Task directions = Your task is to return all the entries below exactly, with every picture omitted.

** Opening Data block **

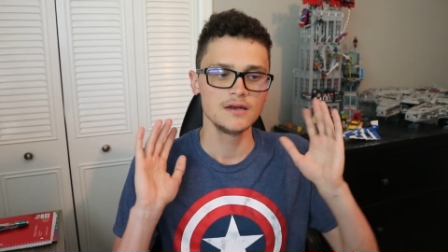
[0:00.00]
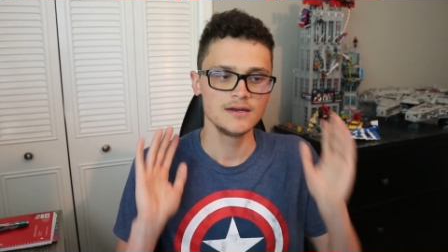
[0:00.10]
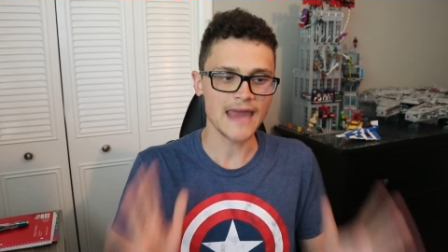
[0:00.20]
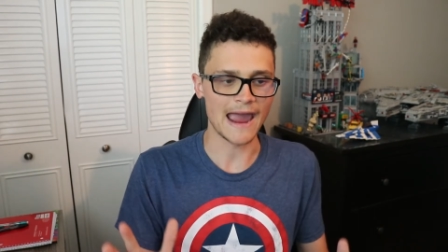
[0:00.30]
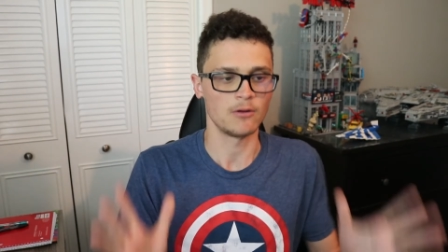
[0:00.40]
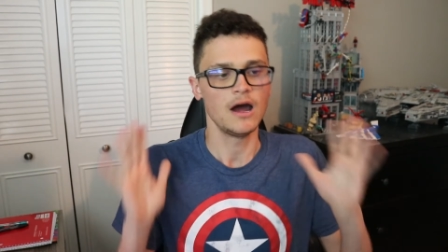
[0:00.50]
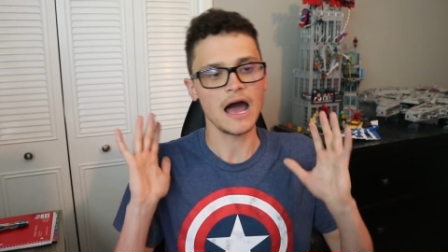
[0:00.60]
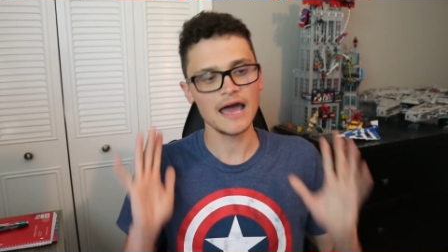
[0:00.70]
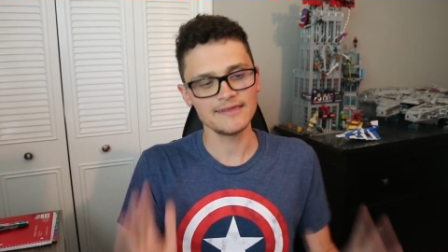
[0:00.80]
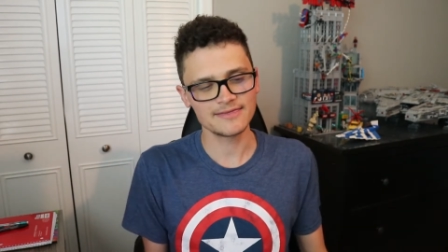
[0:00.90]
Now,
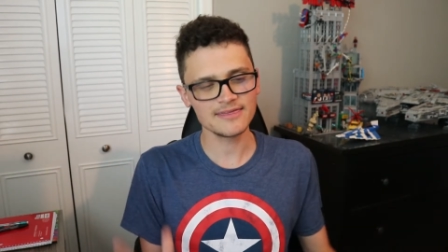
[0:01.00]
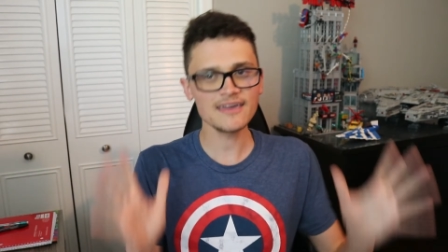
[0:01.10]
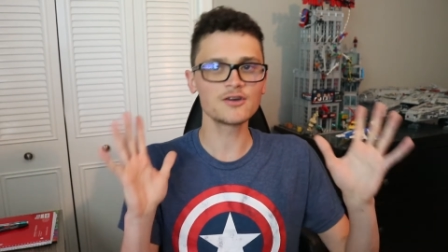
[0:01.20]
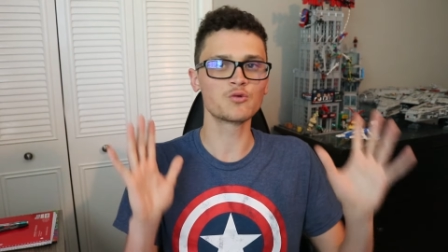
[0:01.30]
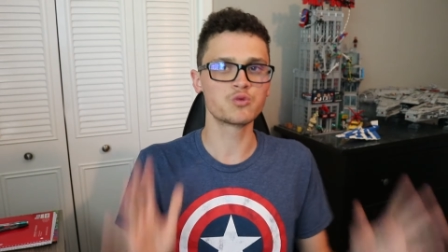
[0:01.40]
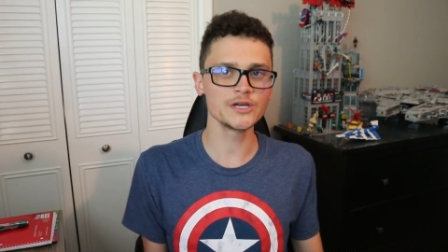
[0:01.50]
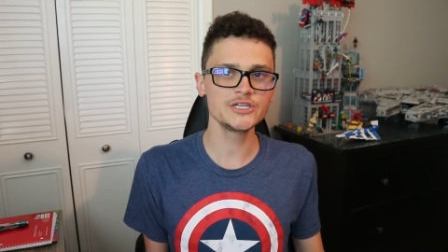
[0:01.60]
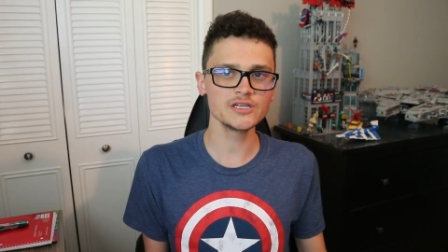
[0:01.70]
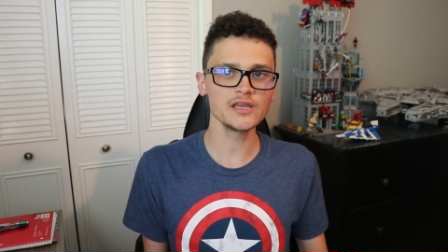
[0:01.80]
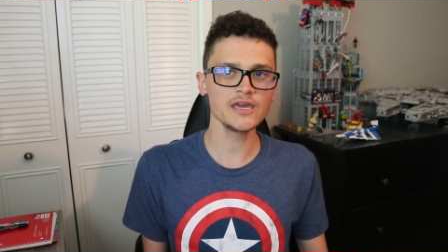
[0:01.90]
I think
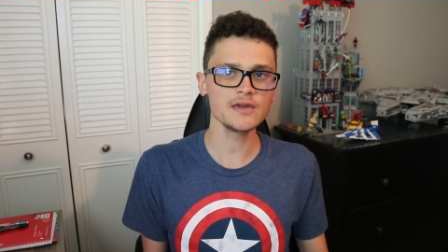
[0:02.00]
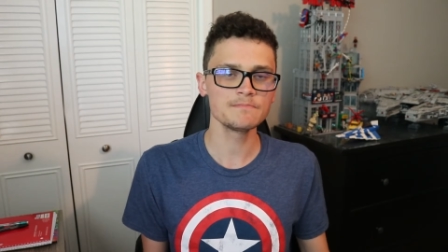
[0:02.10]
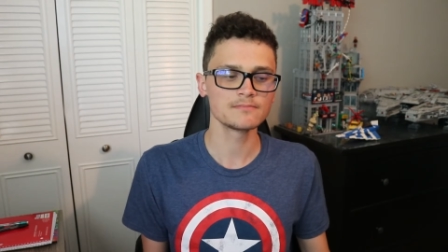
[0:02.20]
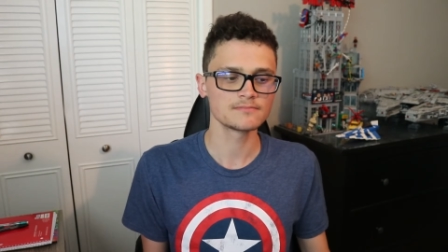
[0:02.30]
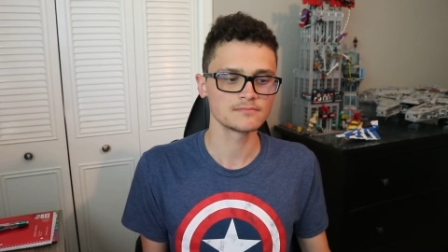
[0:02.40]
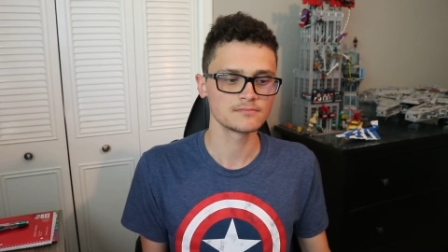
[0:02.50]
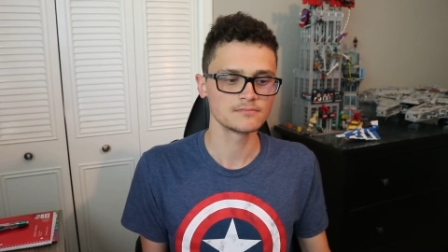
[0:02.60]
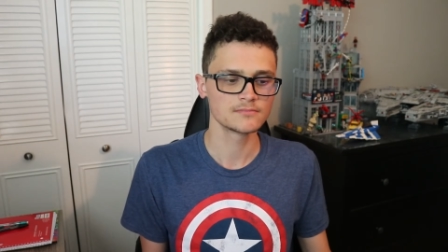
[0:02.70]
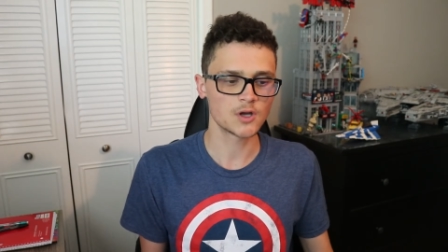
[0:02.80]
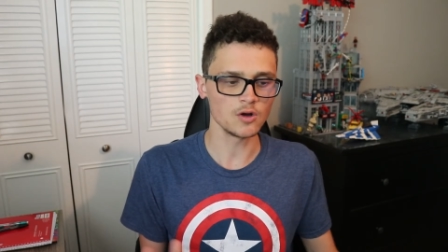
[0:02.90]
originally
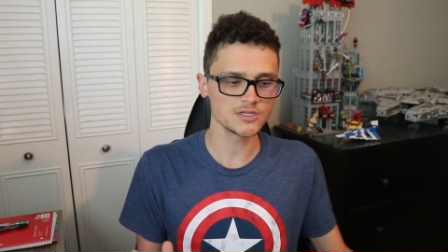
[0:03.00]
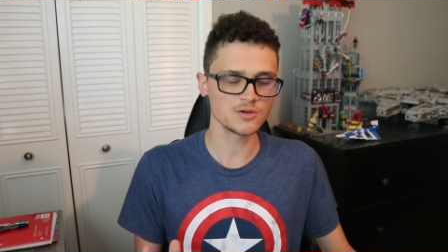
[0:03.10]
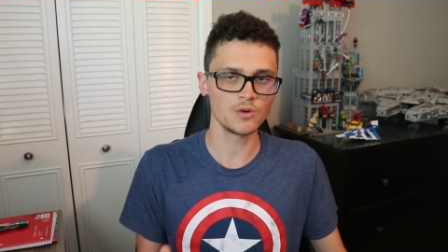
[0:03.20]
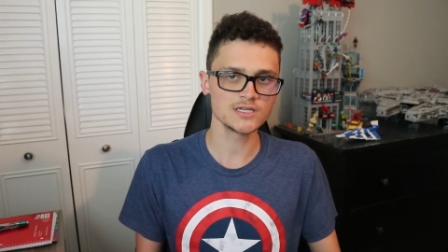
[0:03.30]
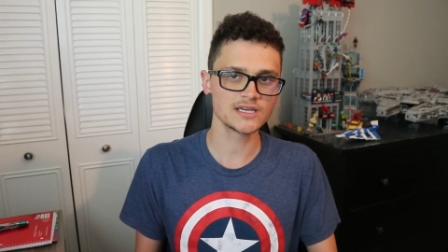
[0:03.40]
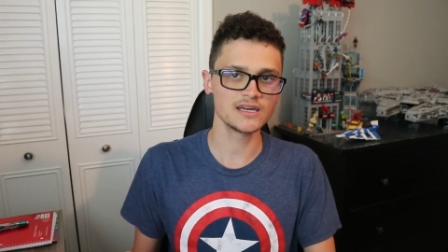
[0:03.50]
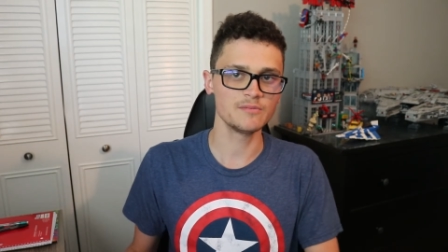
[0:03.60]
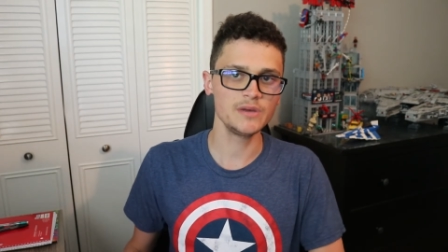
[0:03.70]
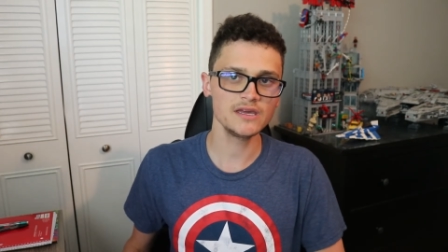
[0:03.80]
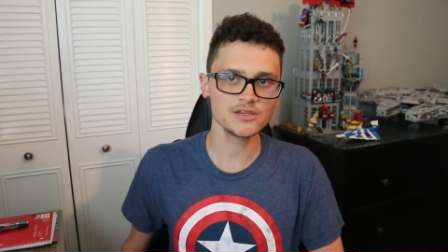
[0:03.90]
Coulson wasn't going to
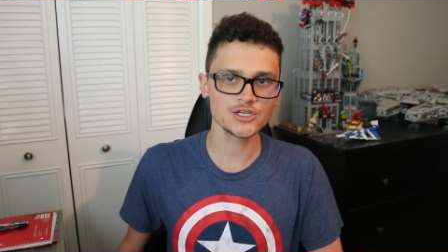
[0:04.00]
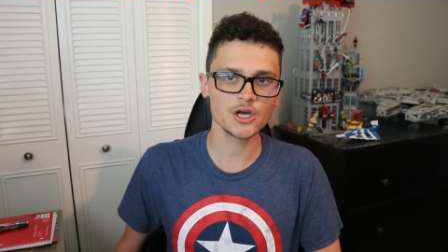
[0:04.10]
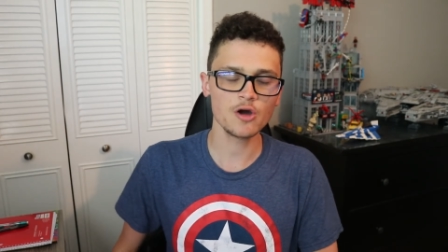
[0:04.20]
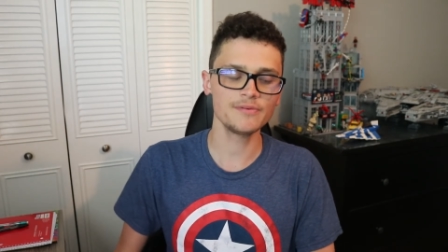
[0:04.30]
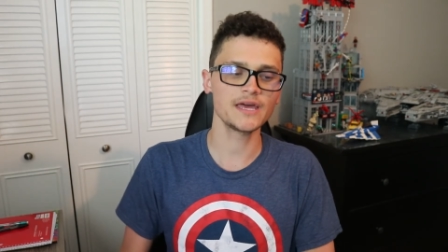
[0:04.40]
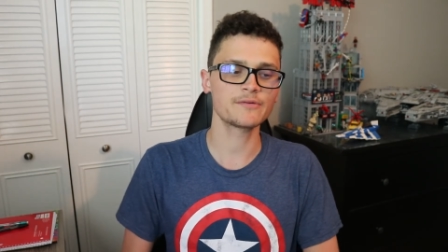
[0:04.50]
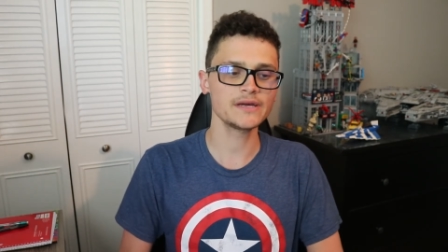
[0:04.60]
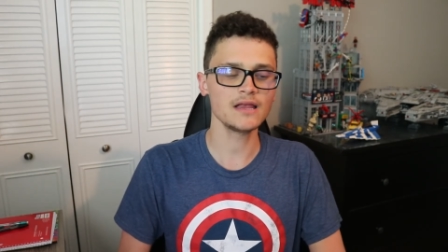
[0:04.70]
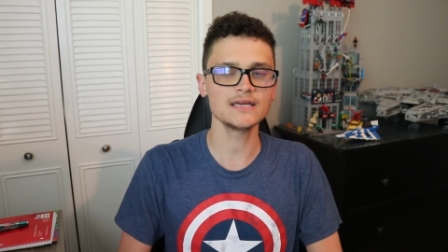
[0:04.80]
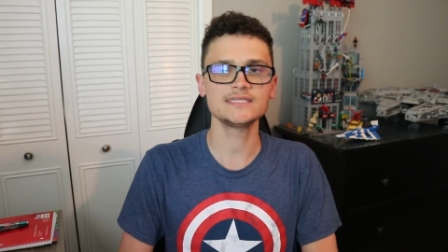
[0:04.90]
be in the show, but they
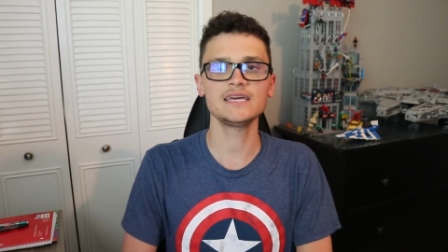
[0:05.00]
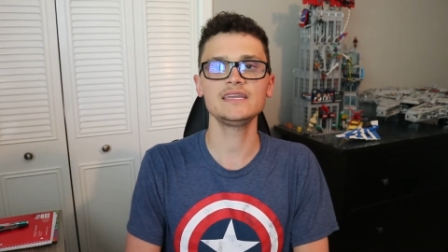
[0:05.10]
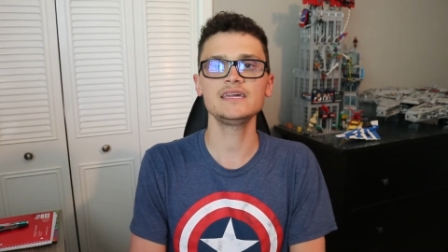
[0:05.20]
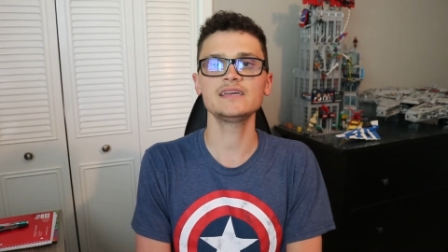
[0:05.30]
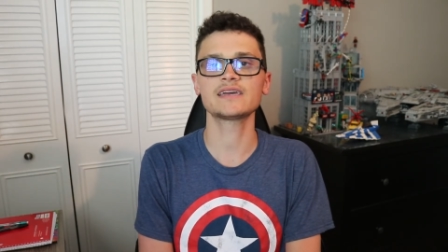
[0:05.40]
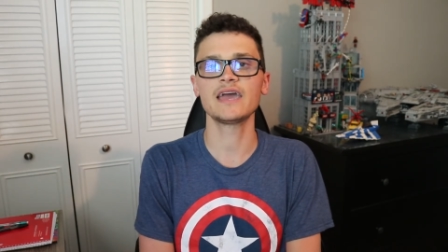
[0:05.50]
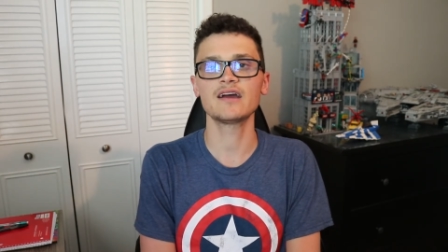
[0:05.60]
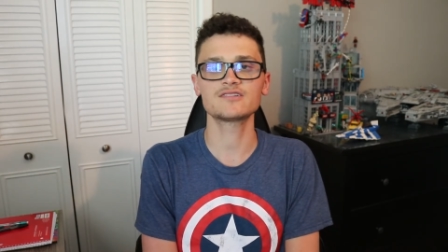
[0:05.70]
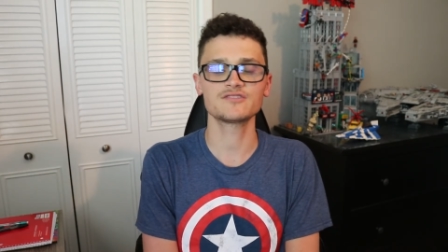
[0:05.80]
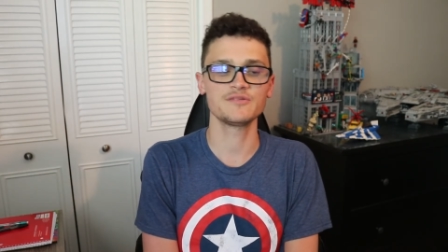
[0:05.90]
realized they needed a
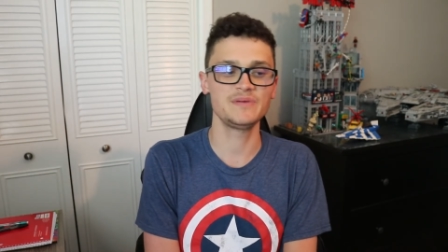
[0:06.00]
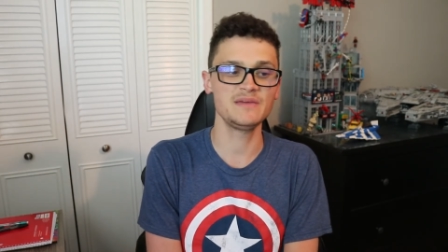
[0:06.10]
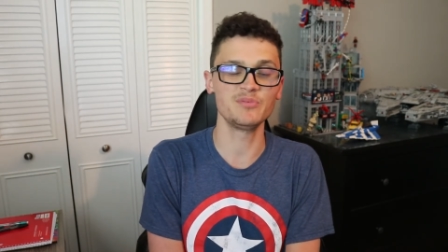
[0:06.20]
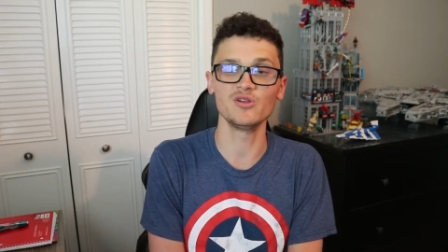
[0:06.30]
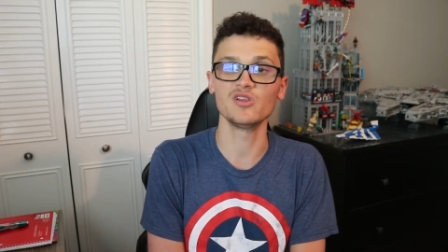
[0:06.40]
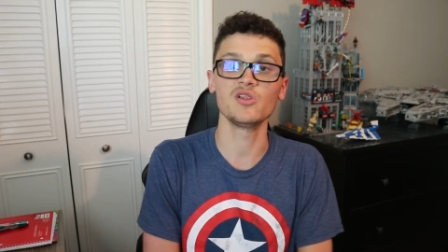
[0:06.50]
character that people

** Closing Data block **

Task solution =
[0:00.00]
[0:00.10]
[0:00.20]
[0:00.30]
[0:00.40]
[0:00.50]
[0:00.60]
[0:00.70]
[0:00.80]
[0:00.90]
Now,
[0:01.00]
[0:01.10]
[0:01.20]
[0:01.30]
[0:01.40]
[0:01.50]
[0:01.60]
[0:01.70]
[0:01.80]
[0:01.90]
I think
[0:02.00]
[0:02.10]
[0:02.20]
[0:02.30]
[0:02.40]
[0:02.50]
[0:02.60]
[0:02.70]
[0:02.80]
[0:02.90]
originally
[0:03.00]
[0:03.10]
[0:03.20]
[0:03.30]
[0:03.40]
[0:03.50]
[0:03.60]
[0:03.70]
[0:03.80]
[0:03.90]
Coulson wasn't going to
[0:04.00]
[0:04.10]
[0:04.20]
[0:04.30]
[0:04.40]
[0:04.50]
[0:04.60]
[0:04.70]
[0:04.80]
[0:04.90]
be in the show, but they
[0:05.00]
[0:05.10]
[0:05.20]
[0:05.30]
[0:05.40]
[0:05.50]
[0:05.60]
[0:05.70]
[0:05.80]
[0:05.90]
realized they needed a
[0:06.00]
[0:06.10]
[0:06.20]
[0:06.30]
[0:06.40]
[0:06.50]
character that people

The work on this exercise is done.